Searches for continuous gravitational waves from neutron stars: A twenty-year retrospective
Karl Wette

TL;DR
This paper reviews twenty years of efforts to detect continuous gravitational waves from neutron stars, analyzing search methods, challenges, and sensitivities using LIGO and Virgo data.
Contribution
It provides a comprehensive retrospective analysis of 297 searches over two decades, highlighting progress and remaining challenges in detecting continuous gravitational waves.
Findings
297 searches analyzed from 80 papers (2003-2022)

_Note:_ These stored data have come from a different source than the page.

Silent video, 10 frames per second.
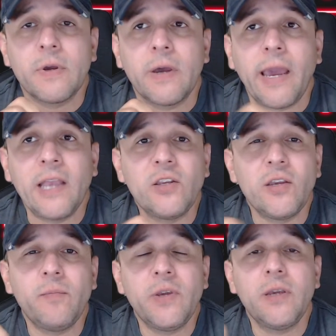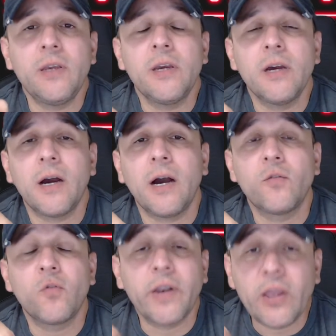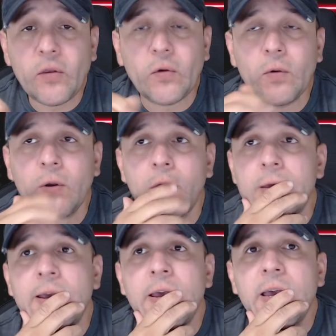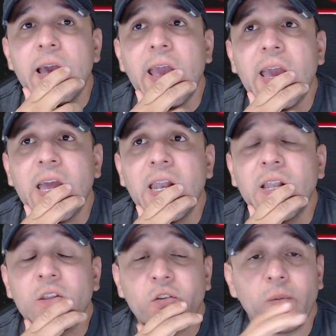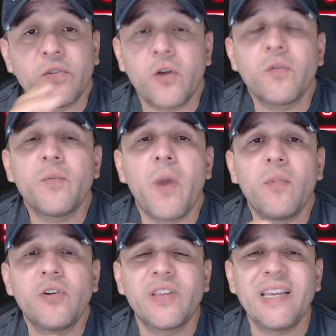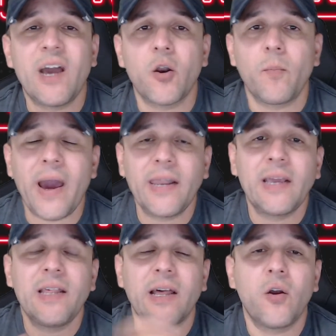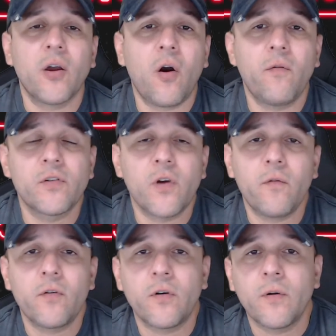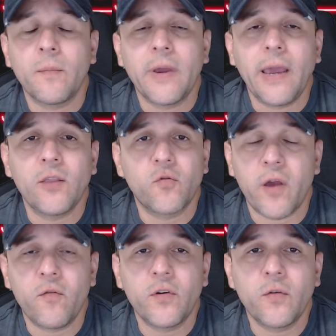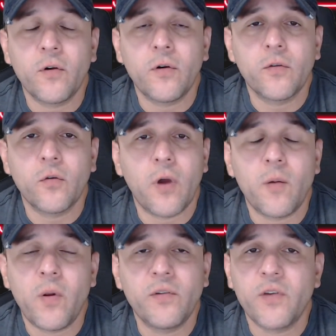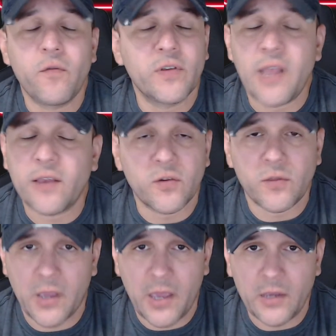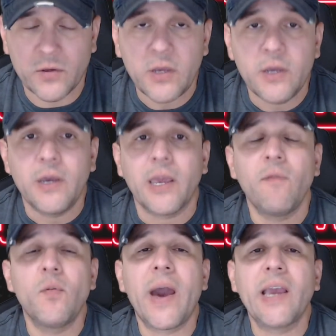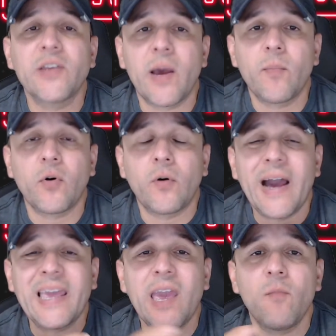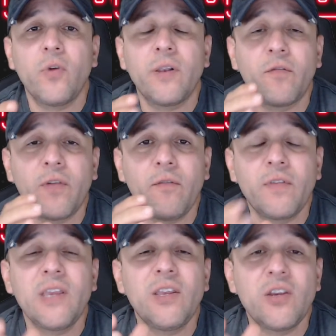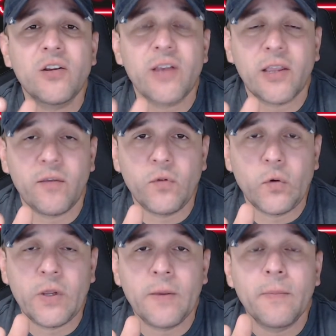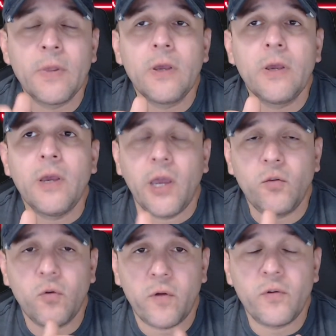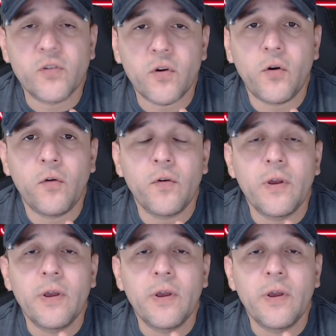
NGB 22, and some service members think automatically they're going to cover over and transfer to the Army Reserve, and that's not the case. Give you my example. I came with 15 years active duty into the Reserve,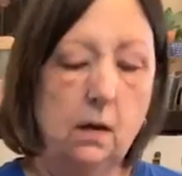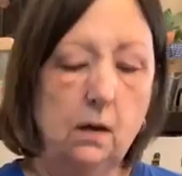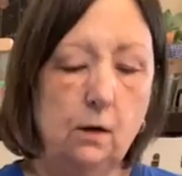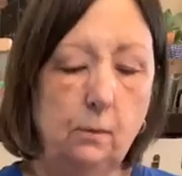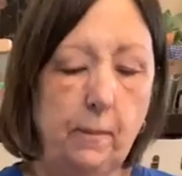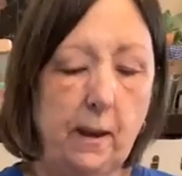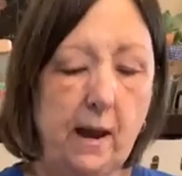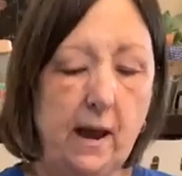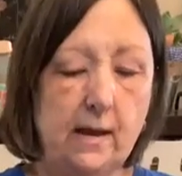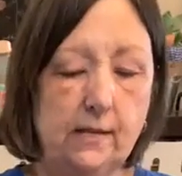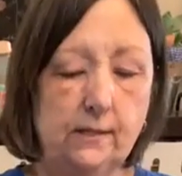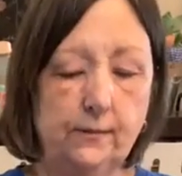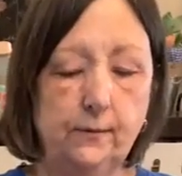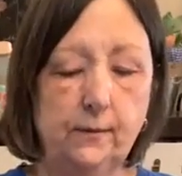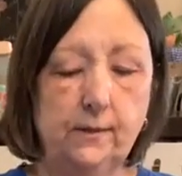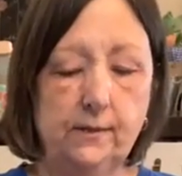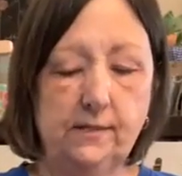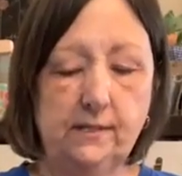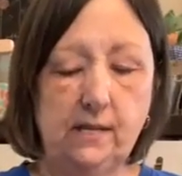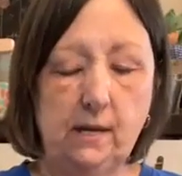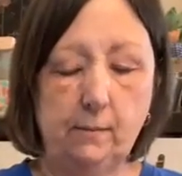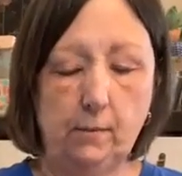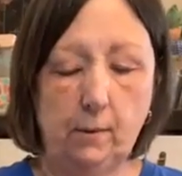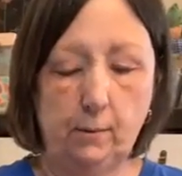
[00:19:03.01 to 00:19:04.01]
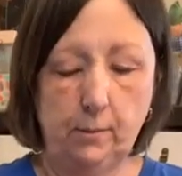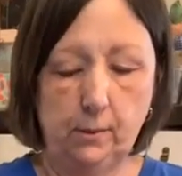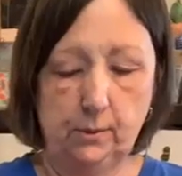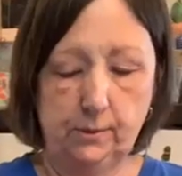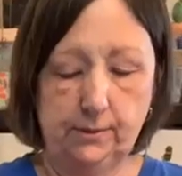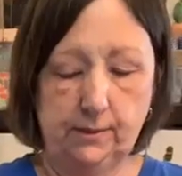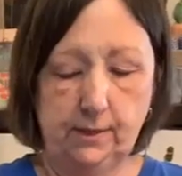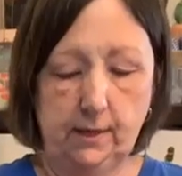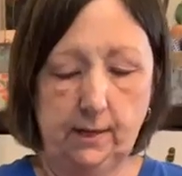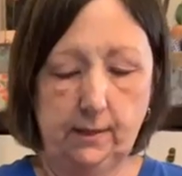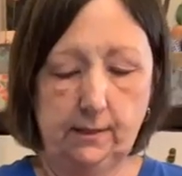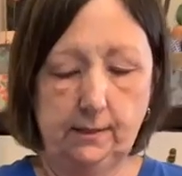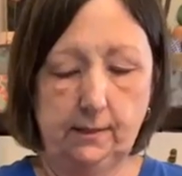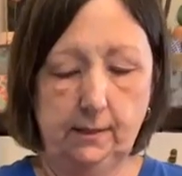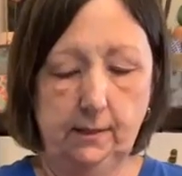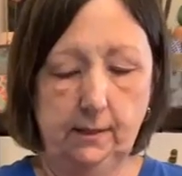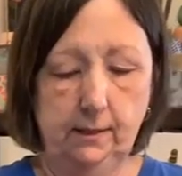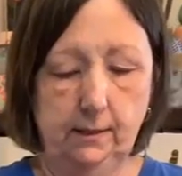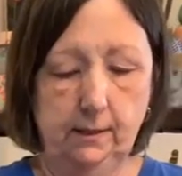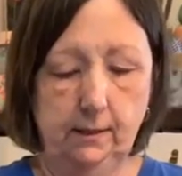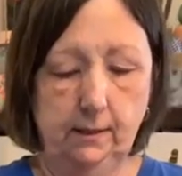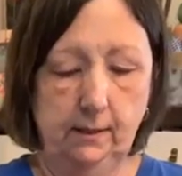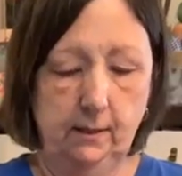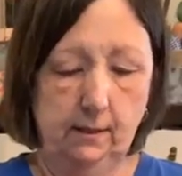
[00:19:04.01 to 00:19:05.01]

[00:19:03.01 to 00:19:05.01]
it'll pass for the same on both sides.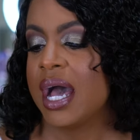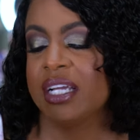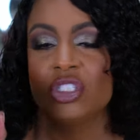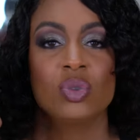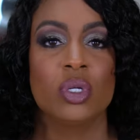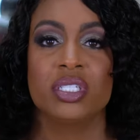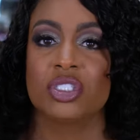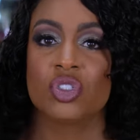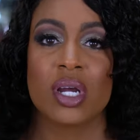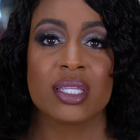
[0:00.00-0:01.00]
I just wanted
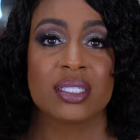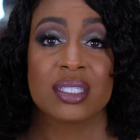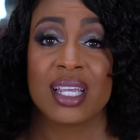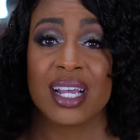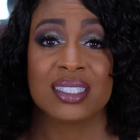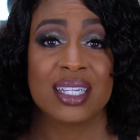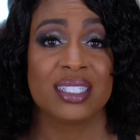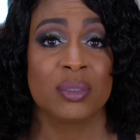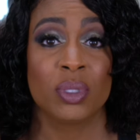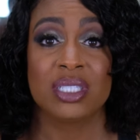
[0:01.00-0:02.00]
to try this. And like I said,
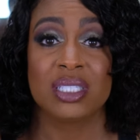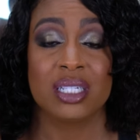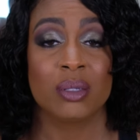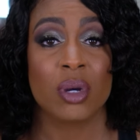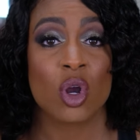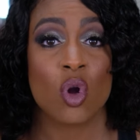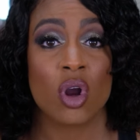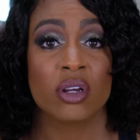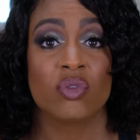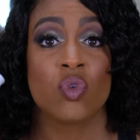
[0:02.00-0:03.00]
it's been sitting in my
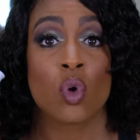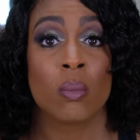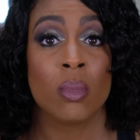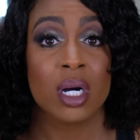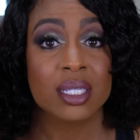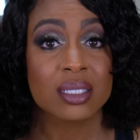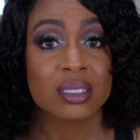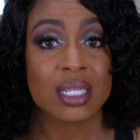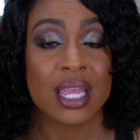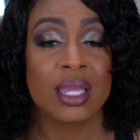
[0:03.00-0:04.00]
cart for
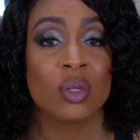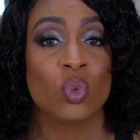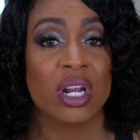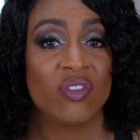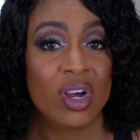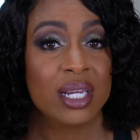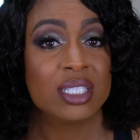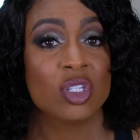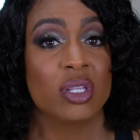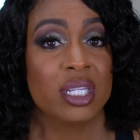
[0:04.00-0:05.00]
months. And when I finally
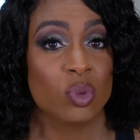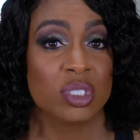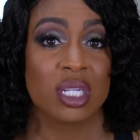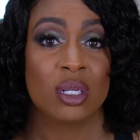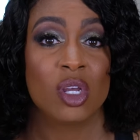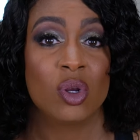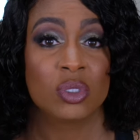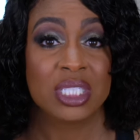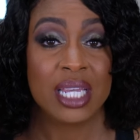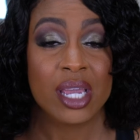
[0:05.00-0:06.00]
saw that it was going to go
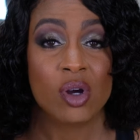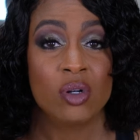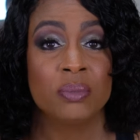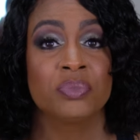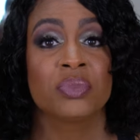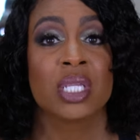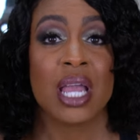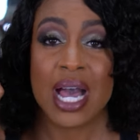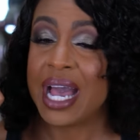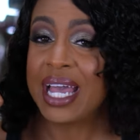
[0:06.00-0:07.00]
on sale,
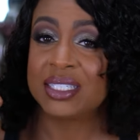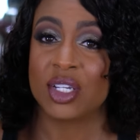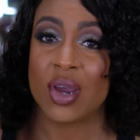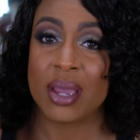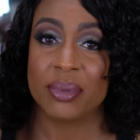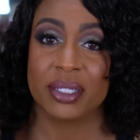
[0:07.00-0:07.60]
I had to grabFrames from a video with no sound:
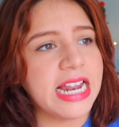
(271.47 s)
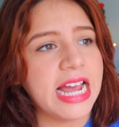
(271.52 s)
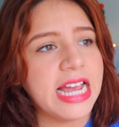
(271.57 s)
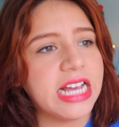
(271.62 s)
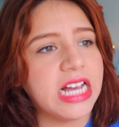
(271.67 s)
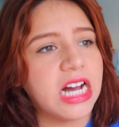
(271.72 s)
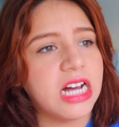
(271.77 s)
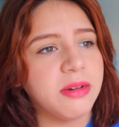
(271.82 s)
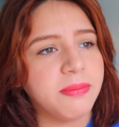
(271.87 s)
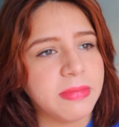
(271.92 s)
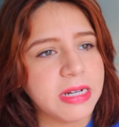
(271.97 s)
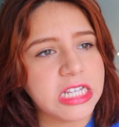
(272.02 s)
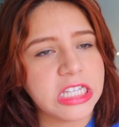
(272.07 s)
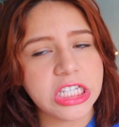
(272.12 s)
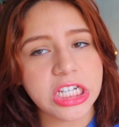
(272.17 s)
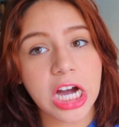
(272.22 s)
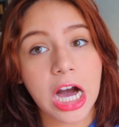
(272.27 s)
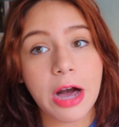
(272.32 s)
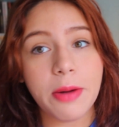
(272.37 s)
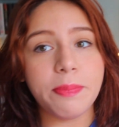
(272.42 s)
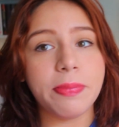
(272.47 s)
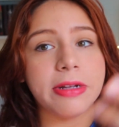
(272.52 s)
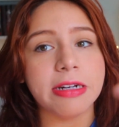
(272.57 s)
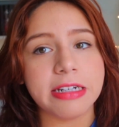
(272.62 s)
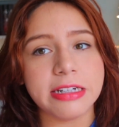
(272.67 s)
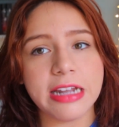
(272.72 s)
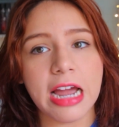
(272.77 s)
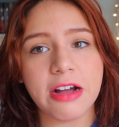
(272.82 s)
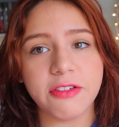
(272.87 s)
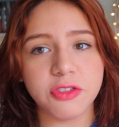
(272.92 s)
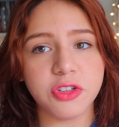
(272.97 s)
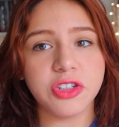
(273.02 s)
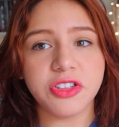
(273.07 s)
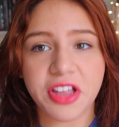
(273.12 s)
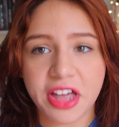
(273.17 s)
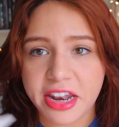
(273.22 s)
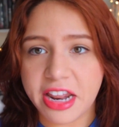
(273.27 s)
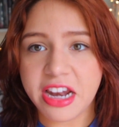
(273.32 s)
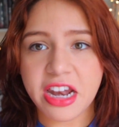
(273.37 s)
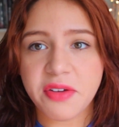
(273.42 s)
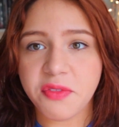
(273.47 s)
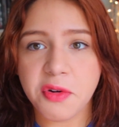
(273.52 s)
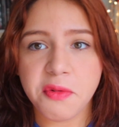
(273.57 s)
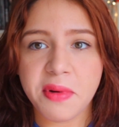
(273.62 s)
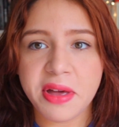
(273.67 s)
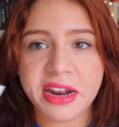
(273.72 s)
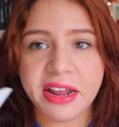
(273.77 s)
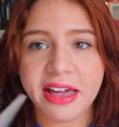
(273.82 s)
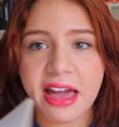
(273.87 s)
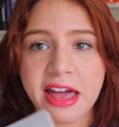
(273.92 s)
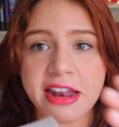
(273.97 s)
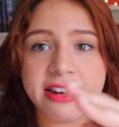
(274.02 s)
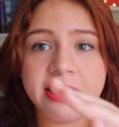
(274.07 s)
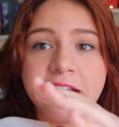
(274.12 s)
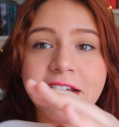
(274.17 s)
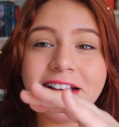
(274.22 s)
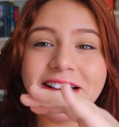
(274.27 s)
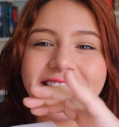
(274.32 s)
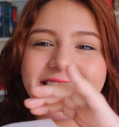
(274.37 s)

I got my job, and after that, I never read again.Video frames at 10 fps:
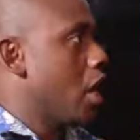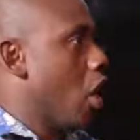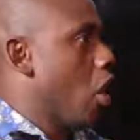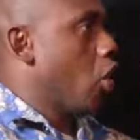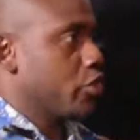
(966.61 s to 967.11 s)

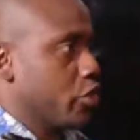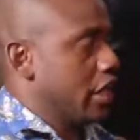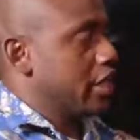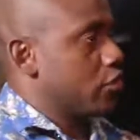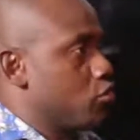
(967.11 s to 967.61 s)
or you
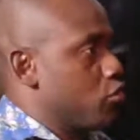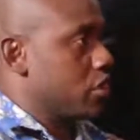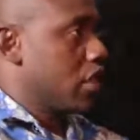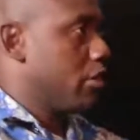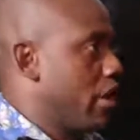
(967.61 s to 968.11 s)
get a
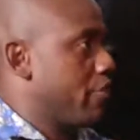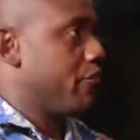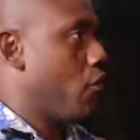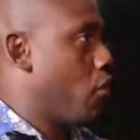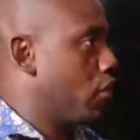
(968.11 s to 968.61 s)
Toyota
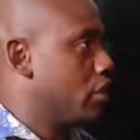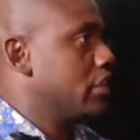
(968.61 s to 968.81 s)
RAV4.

Comparison of sensitivities and parameter space coverage
Summary of data analysis algorithms and challenges
Abstract
Seven years after the first direct detection of gravitational waves, from the collision of two black holes, the field of gravitational wave astronomy is firmly established. A first detection of continuous gravitational waves from rapidly-spinning neutron stars could be the field's next big discovery. I review the last twenty years of efforts to detect continuous gravitational waves using the LIGO and Virgo gravitational wave detectors. I summarise the model of a continuous gravitational wave signal, the challenges to finding such signals in noisy data, and the data analysis algorithms that have been developed to address those challenges. I present a quantitative analysis of 297 continuous wave searches from 80 papers, published from 2003 to 2022, and compare their sensitivities and coverage of the signal model parameter space.